For 13 years, Jim Kleinsasser was considered one of the best blocking tight ends in the NFL.
But with Kleinsasser's retirement earlier this year, the Vikings were looking for a replacement. What they have concluded is that it may take more than one person to replace his blocking prowess. In addition, because there is no tight end on the roster with Kleinsasser's blocking abilities, the Vikings made some revisions to the playbook, offensive coordinator Bill Musgrave admitted.
"We do. We talked about Jim a bunch this offseason and it may take two players to replace Jim, because he could do a bunch of great fullback jobs as well as do a superior job on the line of scrimmage controlling a big run-stuffing defensive end (while) playing the tight end position," Musgrave said. "So we will want to make sure to do the schemes that fit our personnel and aren't just our favorite plays because Jim made them successful in the past."

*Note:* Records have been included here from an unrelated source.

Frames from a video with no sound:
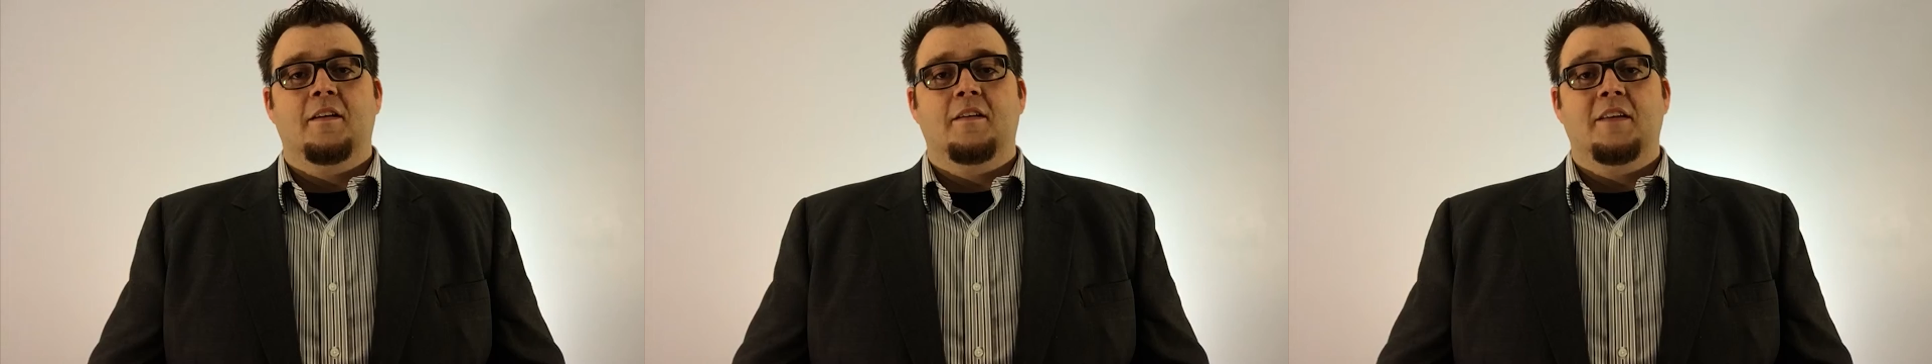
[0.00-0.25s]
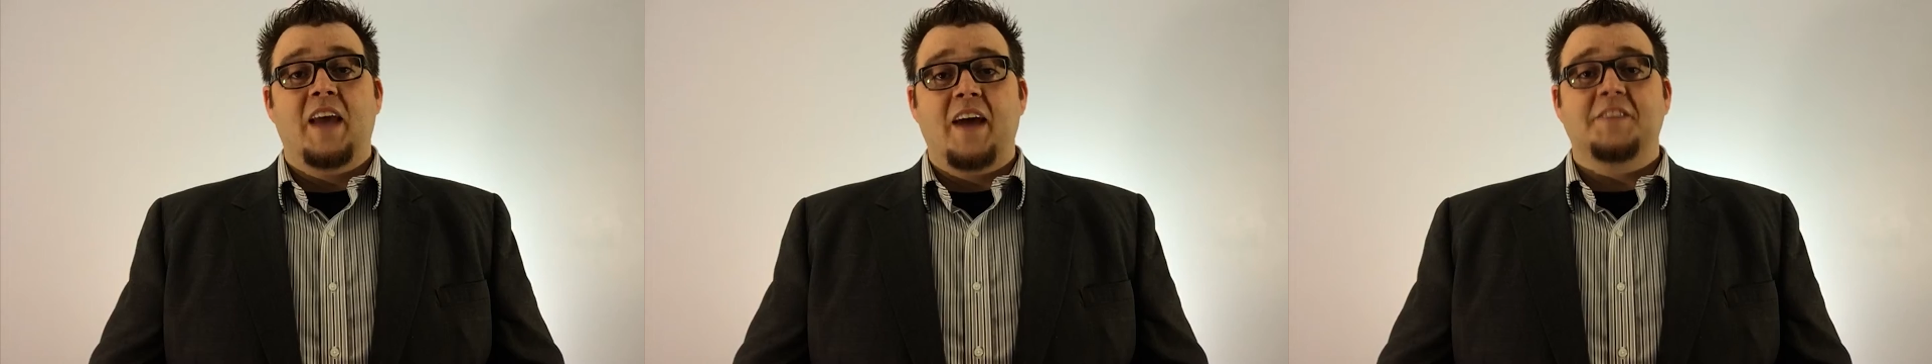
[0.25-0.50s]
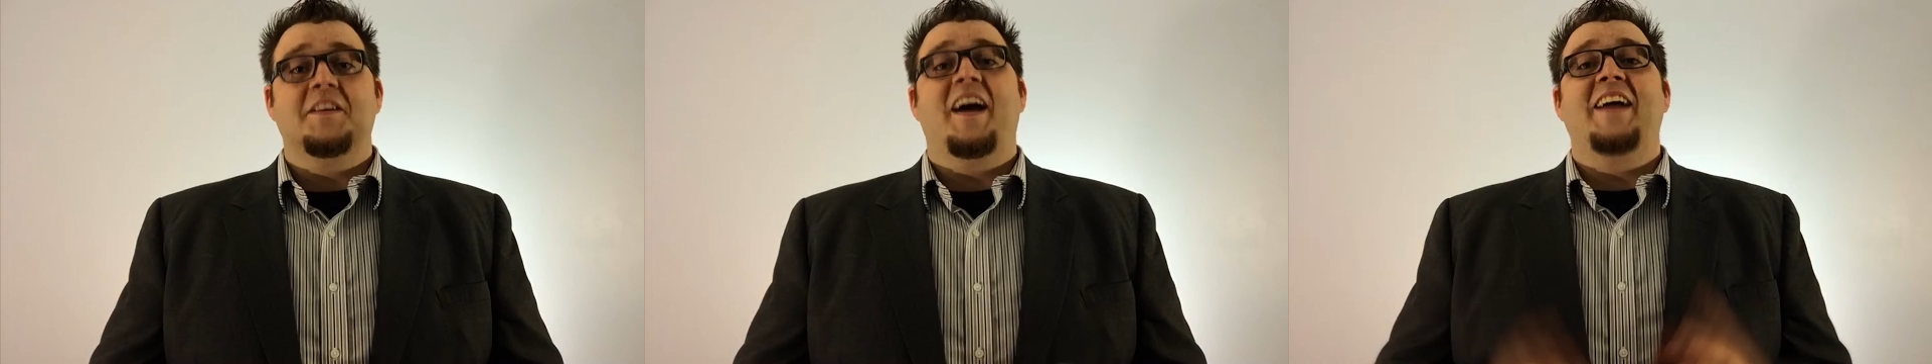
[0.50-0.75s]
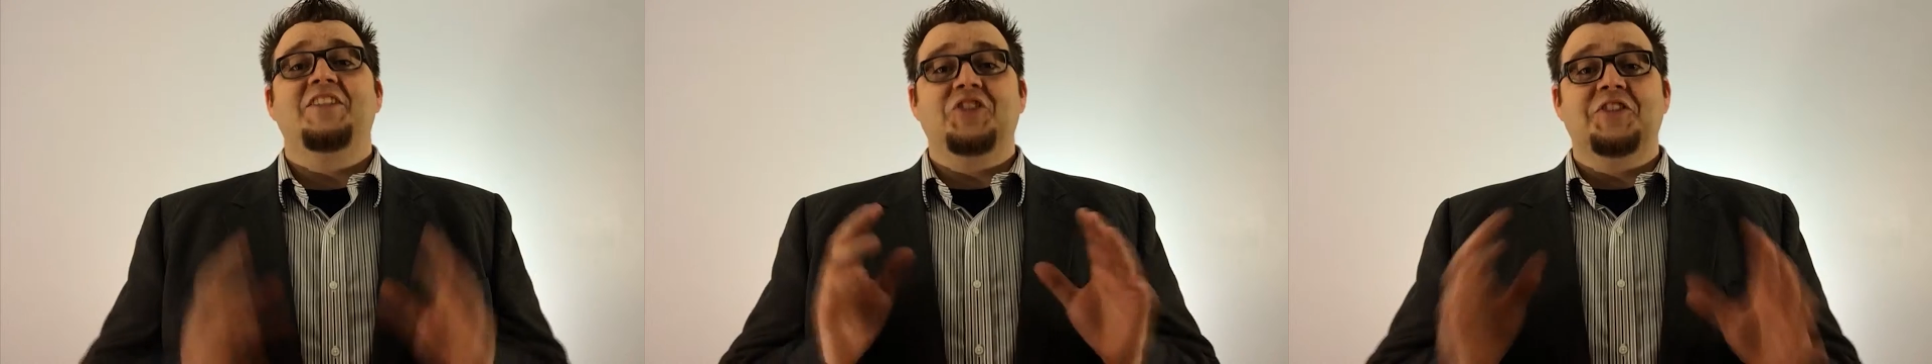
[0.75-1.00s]
Yes,
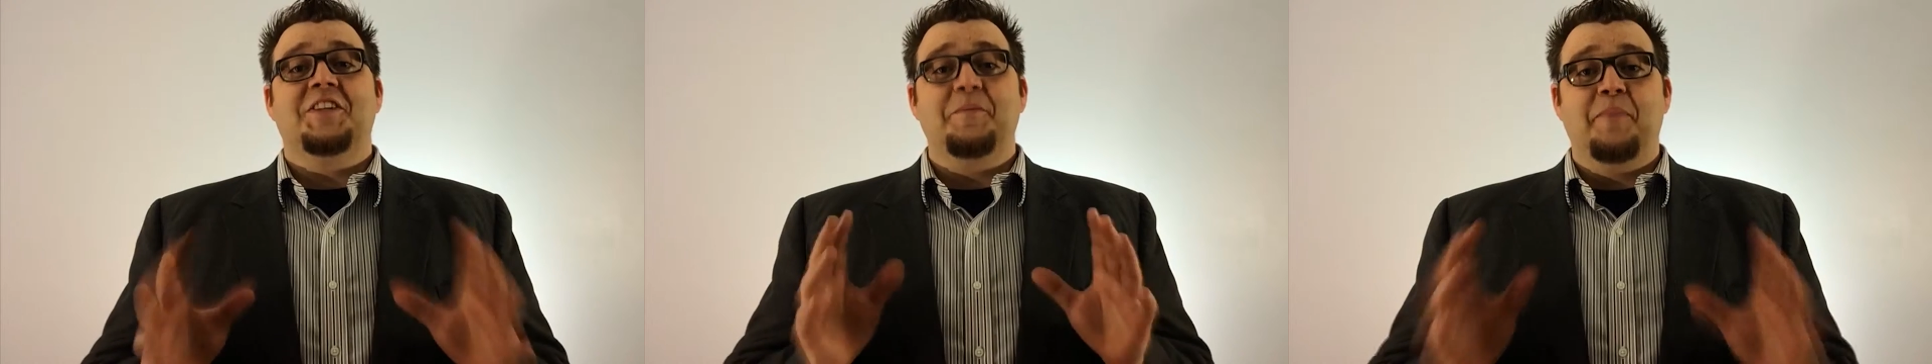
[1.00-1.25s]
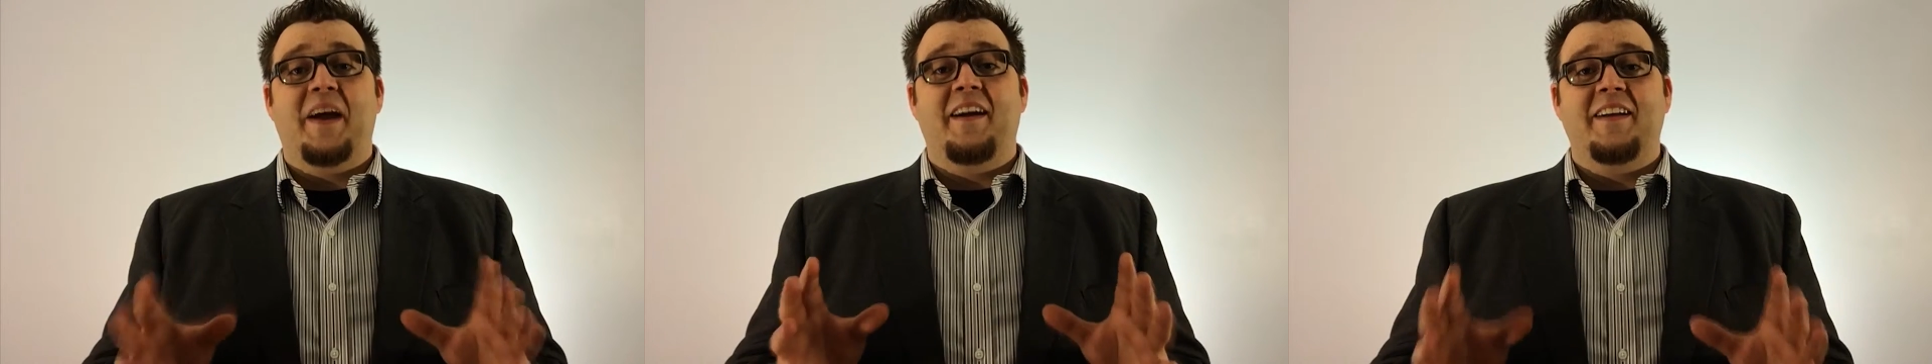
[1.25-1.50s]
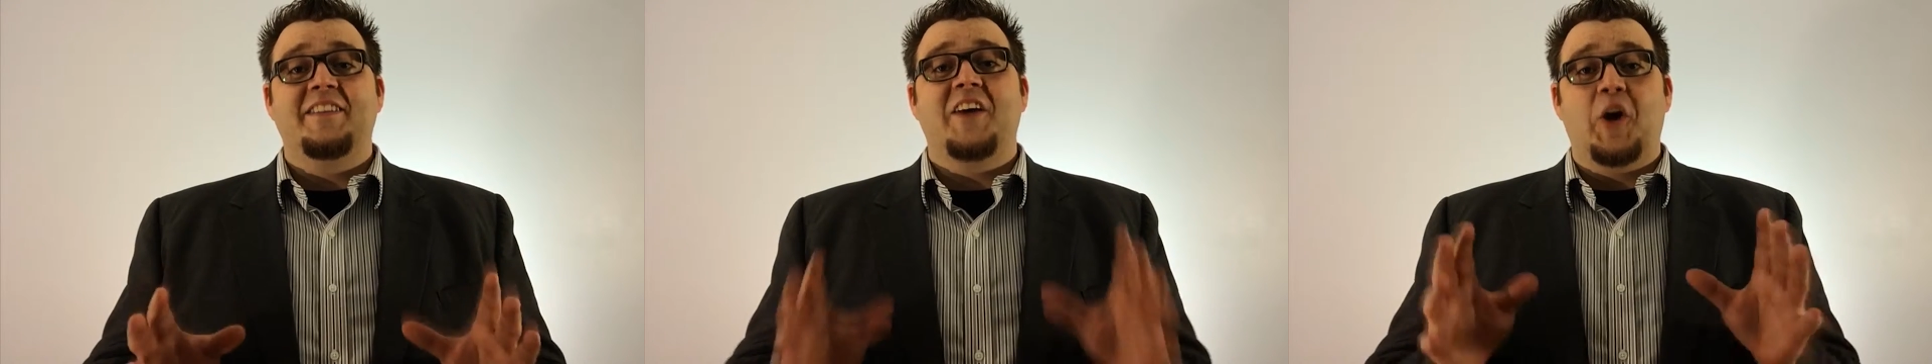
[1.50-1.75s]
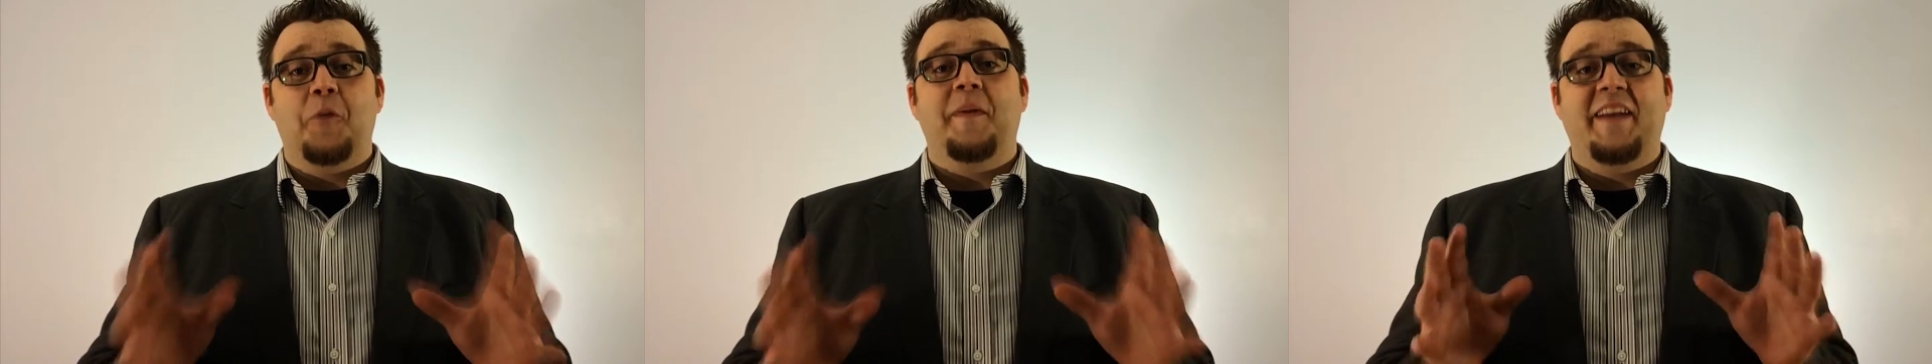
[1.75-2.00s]
I just compared it to
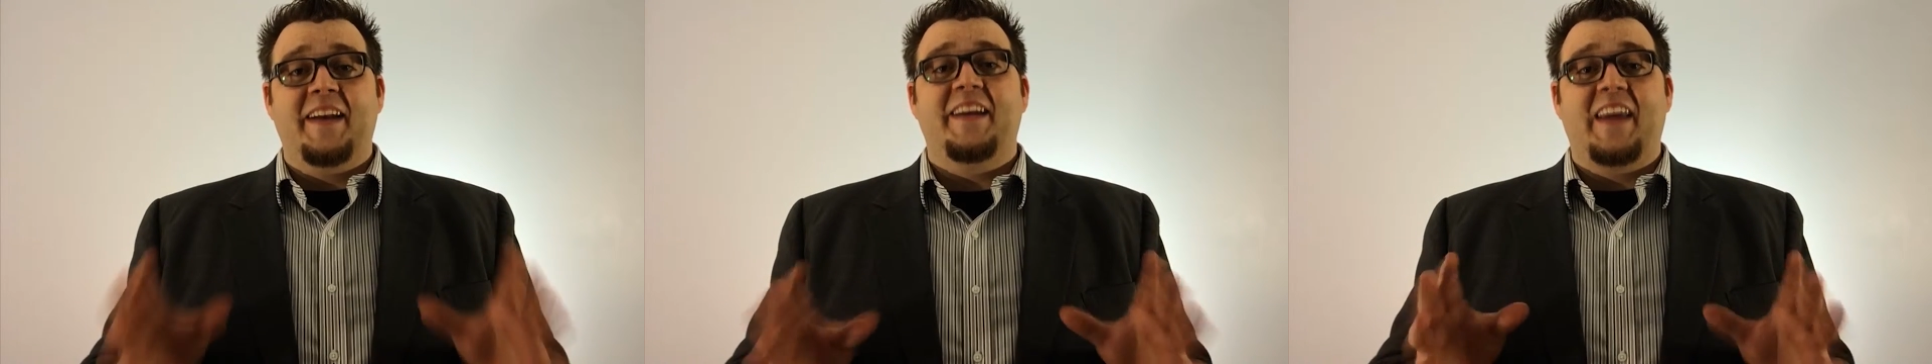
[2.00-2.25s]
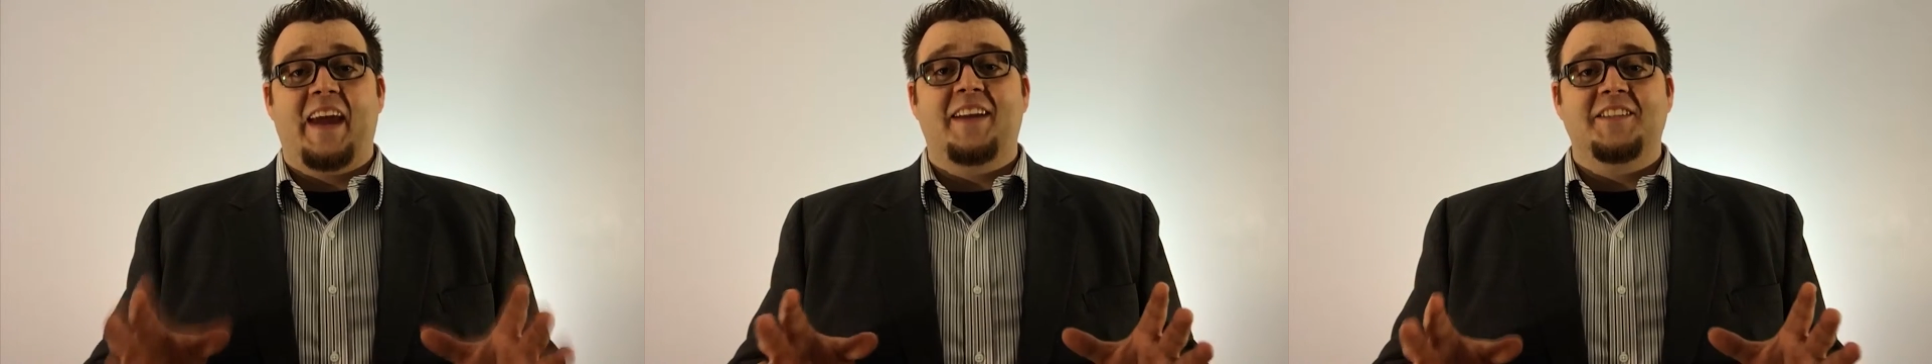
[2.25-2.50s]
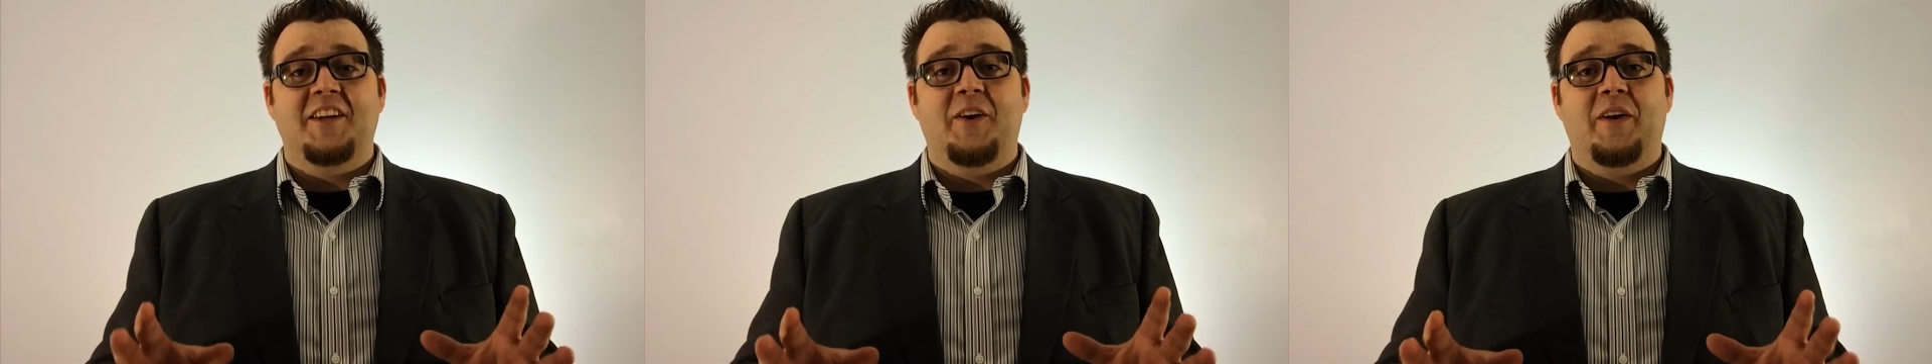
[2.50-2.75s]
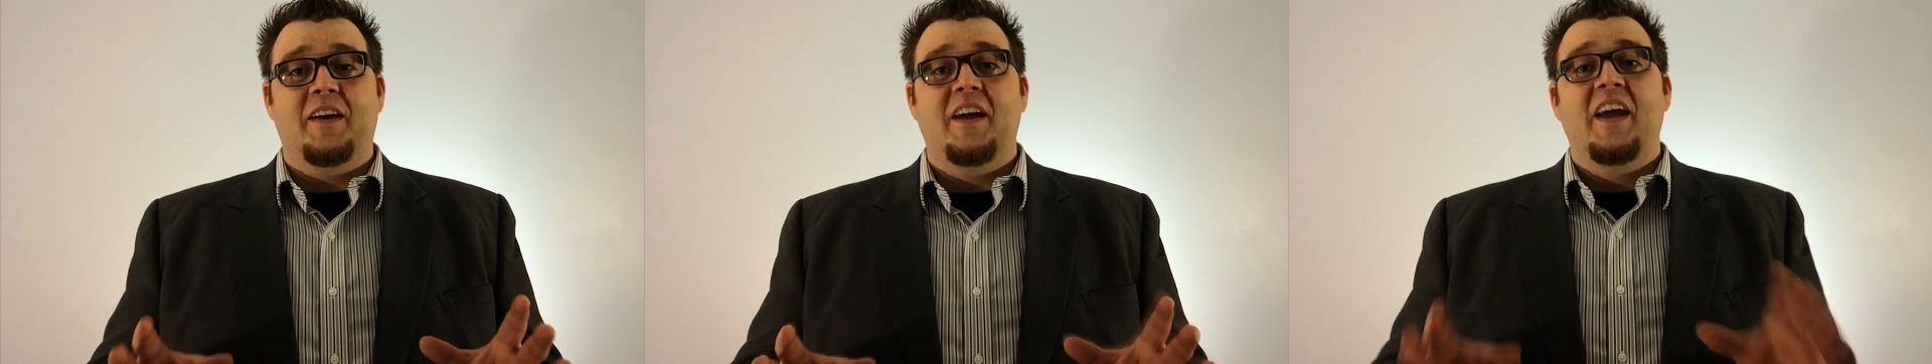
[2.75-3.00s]
opening a can of
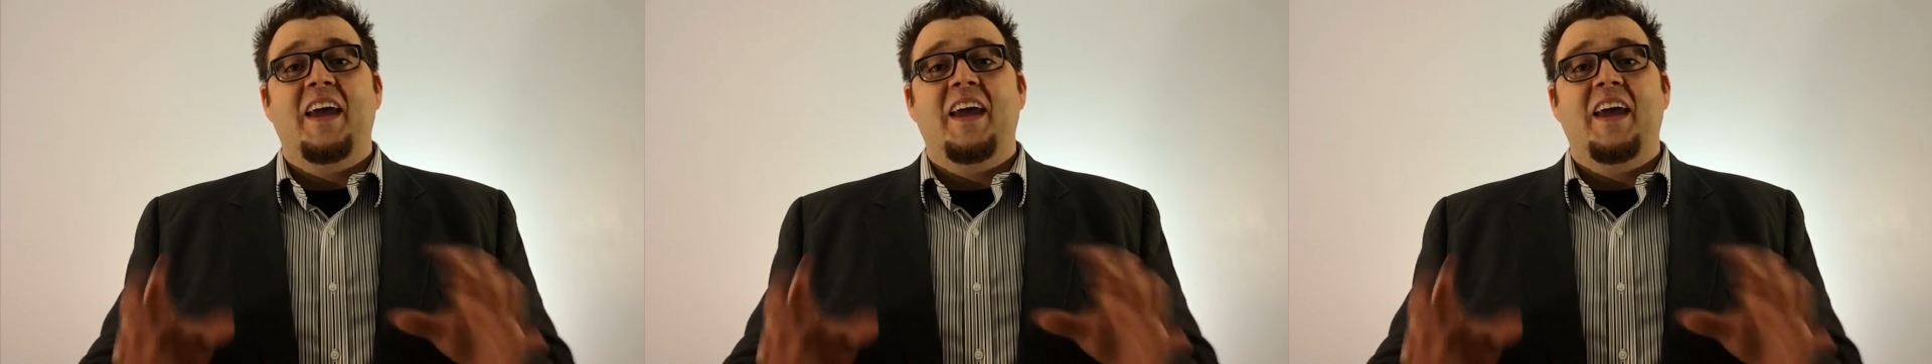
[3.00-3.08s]
soda.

That's a lot of impact for a nationally underrated but locally appreciated tight end from North Dakota. As part of his replacement package, the Vikings signed another regional product – Litchfield, Minnesota's John Carlson, who became available in free agency.
While the Vikings were willing to spend $25 million on a five-year contract to entice Carlson out of a free-agent visit with the Kansas City Chiefs and into signing mode with his home-state team, Carlson has consistently admitted that he is no Jim Kleinsasser when it comes to blocking.
Carlson's forte, as the coaching staff knows, is his receiving ability. As a rookie, he caught more passes, 55, than any other tight end in Seattle Seahawks history. The following year, he put his name in second place on that list, as well, with a 51-catch season. He also has the top two yardage marks by a Seahawks tight end, with 627 as a rookie and 574 in 2009.
Even with those accomplishments, he might end up finishing second in tight end production this year, as second-year pro Kyle Rudolph is flashing some big potential as a pass-catcher, too.
"So far we have had limited exposure to John, we haven't put the pads on yet, but John is a little bit quicker and smaller in stature, where Kyle is taller and has a longer strides," Musgrave said. "Both of them are extremely smart and extremely competitive. We are so glad that we can devise some things with both of them on the field at once."
Kleinsasser's value came in his versatility. Although he was never as fast or elusive as Rudolph or Carlson, he would usually catch the limited number of passes thrown his way and could play tight end, fullback or H-back. That's where the multiple replacement players are needed.
Fourth-round draft pick Rhett Ellison might eventually bulk up and become a valued blocker, but for now his body appears to need some time to mature, leaving the blocking duties in assisting the offensive line up to a few different options at fullback.
Jerome Felton has the upper hand at the outset, taking the first-team reps. Behind him are convert college linebacker Ryan D'Imperio and a developing second-year player in Matt Asiata. Likely only one will be kept on the active roster.
While Kleinsasser filled several different roles for the Vikings, he was on the field the least of the three main tight ends – Visanthe Shiancoe, Rudolph and Kleinsasser. Shiancoe, who left for New England via free agency, dominated the snap count for the tight ends last year, with Rudolph finishing a distant second but still ahead of Kleinsasser.
"Last year was a different team and a different dynamic. This year we definitely want to maximize their potential without wearing them down to a nub," Musgrave said when asked about getting Rudolph more involved.
Quarterback Christian Ponder called his pass-catching tight ends "a quarterback's best friend" when under pressure, but he may need them to pick up some blocking assignments along the way in the absence of Kleinsasser.